ASSIGNED TASK: Please transcribe the entries that follow exactly as they stand, skipping each picture.
(EXERCISE MATERIAL Opens)
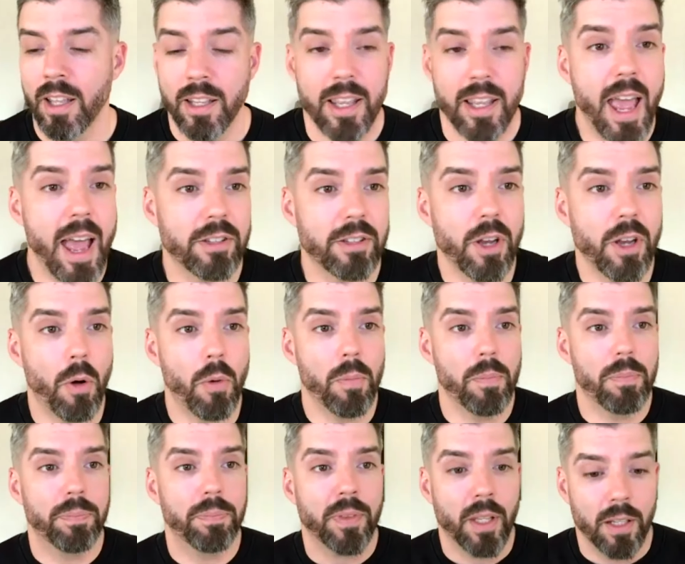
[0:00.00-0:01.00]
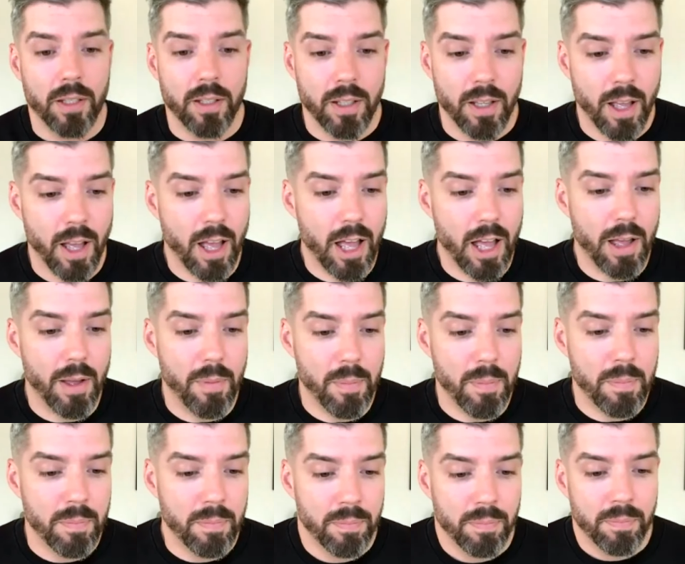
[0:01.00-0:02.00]
Yeah, so
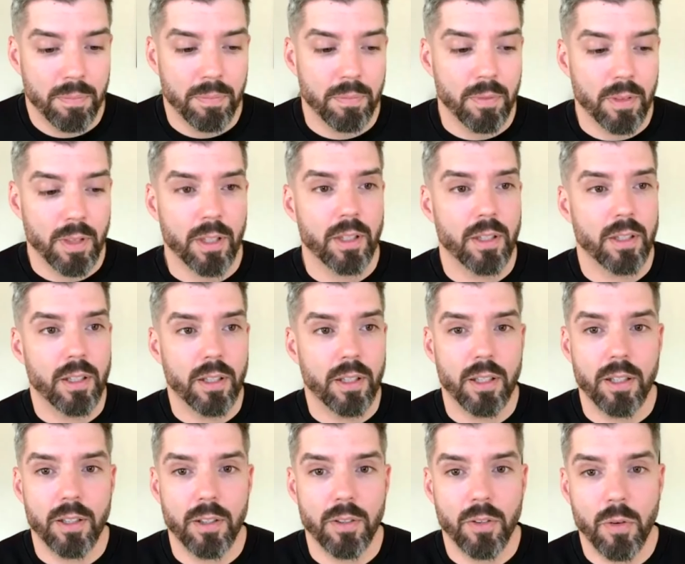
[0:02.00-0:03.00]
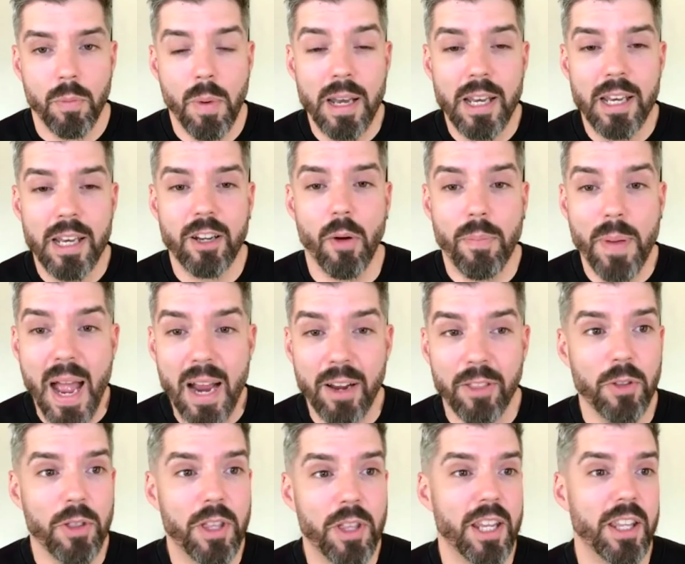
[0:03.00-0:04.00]
might need to go back
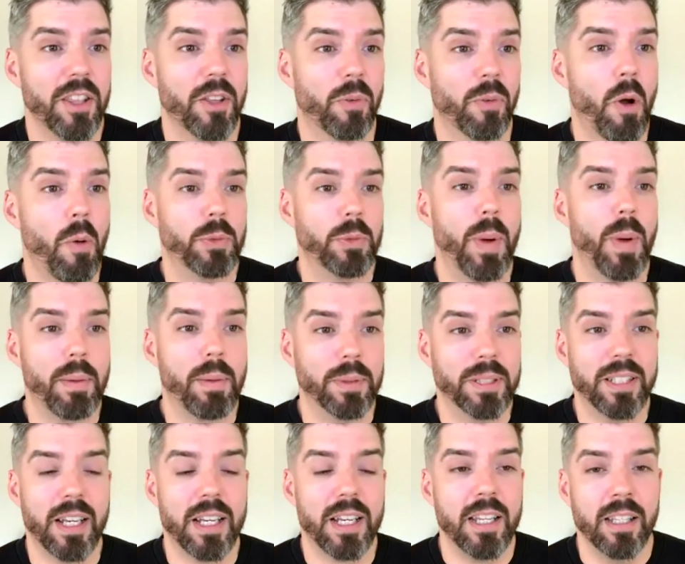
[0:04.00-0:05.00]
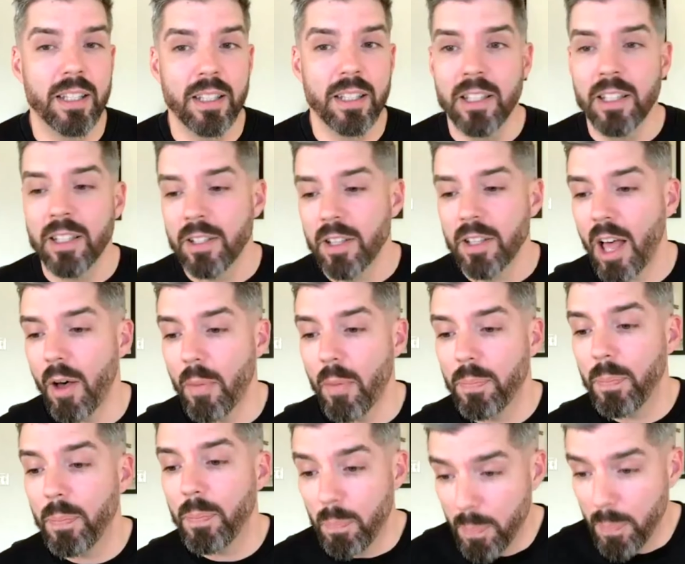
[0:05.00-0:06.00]
through the Romans Bible study,
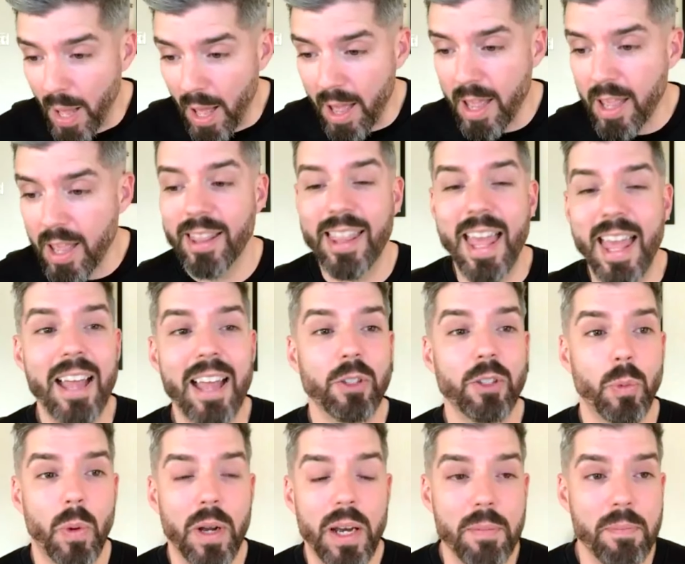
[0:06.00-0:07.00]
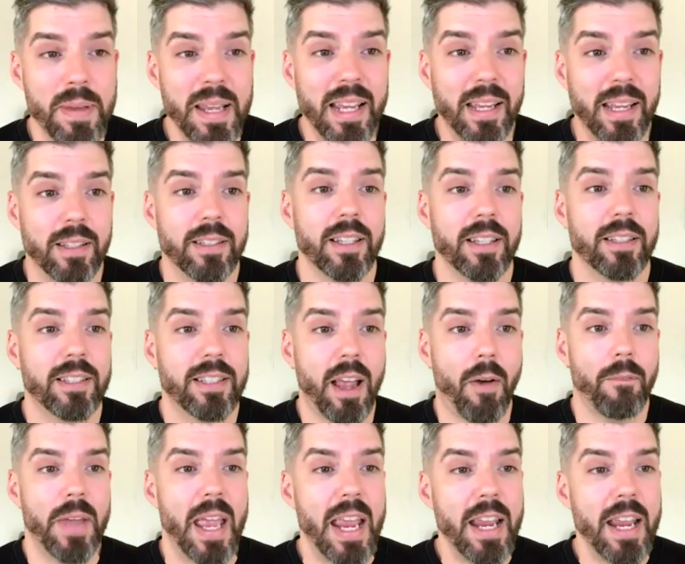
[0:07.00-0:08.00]
but that's what it means.
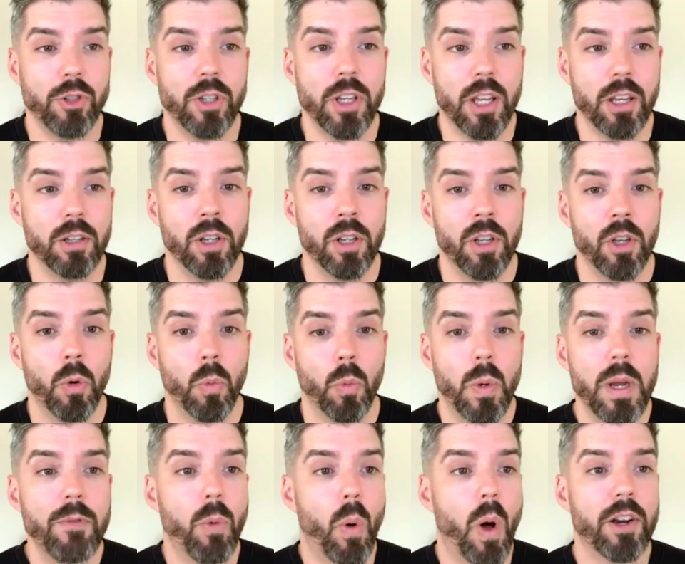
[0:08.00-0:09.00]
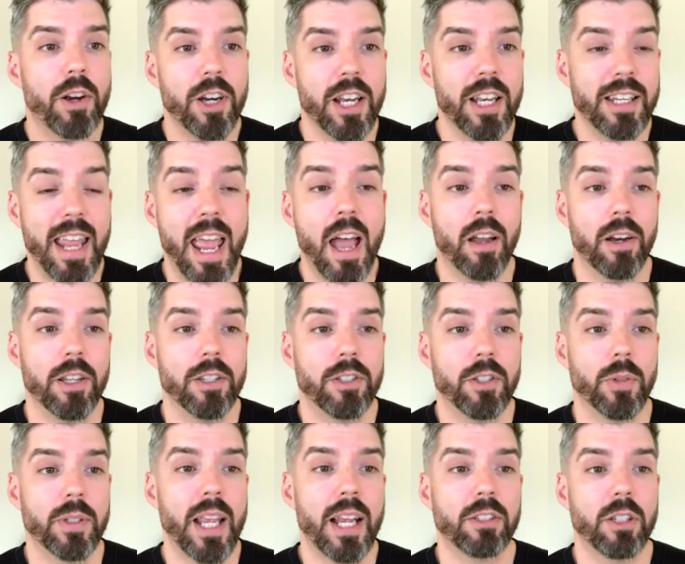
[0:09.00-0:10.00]
Salvation, we've watered it down, and
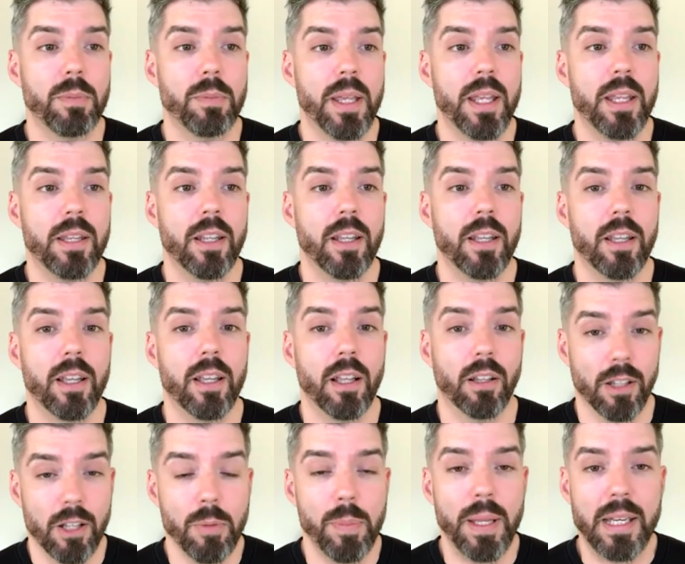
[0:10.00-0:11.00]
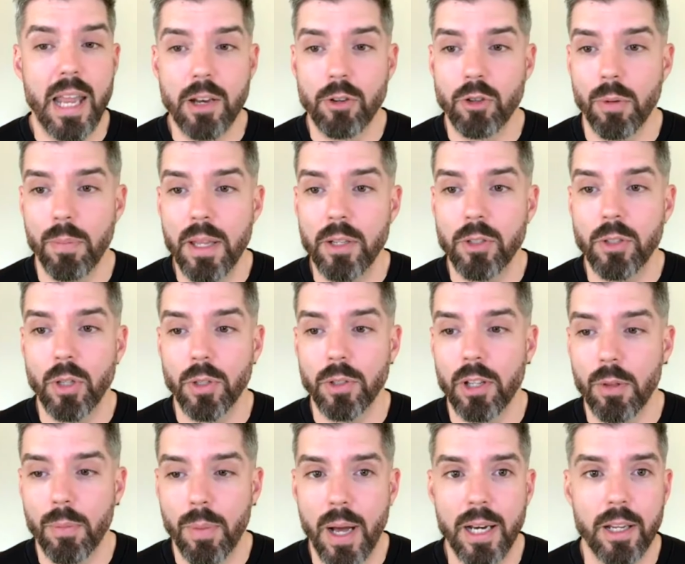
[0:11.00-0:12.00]
so it's actually been a little bit detrimental
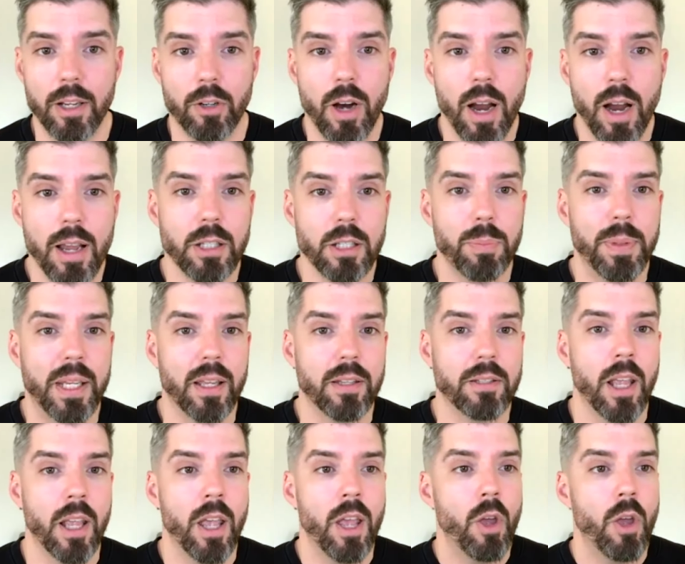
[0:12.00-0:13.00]
to the body of Christ because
(EXERCISE MATERIAL Closes)
EXERCISE SOLUTION:
[0:00.00-0:01.00]
[0:01.00-0:02.00]
Yeah, so
[0:02.00-0:03.00]
[0:03.00-0:04.00]
might need to go back
[0:04.00-0:05.00]
[0:05.00-0:06.00]
through the Romans Bible study,
[0:06.00-0:07.00]
[0:07.00-0:08.00]
but that's what it means.
[0:08.00-0:09.00]
[0:09.00-0:10.00]
Salvation, we've watered it down, and
[0:10.00-0:11.00]
[0:11.00-0:12.00]
so it's actually been a little bit detrimental
[0:12.00-0:13.00]
to the body of Christ because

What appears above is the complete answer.